When I've run into this panicky type of frustration before, I've convinced myself that when we're trying to decipher a calling, we should read into what we like to do and what we're good at. I like to sing and I'm good at it. But could that really be all that's required? Turn on the TV - EVERYONE likes to sing. Not everyone is good at it, but A LOT of people are. So what now?

It's hard when you believe in God and Satan, because in the back of my mind during all this identity crisis nonsense I have to wonder if this is just Satan trying to get me off my game. Because it's hard to be creative when I'm simultaneously thinking about there being "nothing new under the sun" and the fact that it's pretty noisy out there anyway, so what will one more strum really contribute?

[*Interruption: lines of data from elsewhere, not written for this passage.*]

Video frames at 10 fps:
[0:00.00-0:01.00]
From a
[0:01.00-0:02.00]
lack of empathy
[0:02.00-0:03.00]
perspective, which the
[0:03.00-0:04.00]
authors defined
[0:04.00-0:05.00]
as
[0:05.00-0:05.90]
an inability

But then also in the back of my mind I have to wonder if this is God, giving me a bit of a nudge. Last night I read this:

"Do nothing out of selfish ambition or vain conceit. Rather, in humility, value others above yourselves, not looking to your own interests but each of you to the interests of others." - Philippians 2:3

So? Is my music really "in the interest of others"? Is it just something I like to do? Are those two things aligned in this case?

OH MY GOSH. Remember that Switchfoot song - "If we're adding to the noise/turn off this song." Was that feigned self-sabotage or pure genius? MAN, IF THEY HADN'T WRITTEN THAT MAYBE I COULD HAVE, BUT THEY DID AND I DIDN'T AND THAT'S WHY LIFE IS UNFAIR. ("You know, the first time I saw the iPod, I just... I really could've kicked myself.")

And suddenly I need a nice, warm, predictable hug from mid-morning KLove.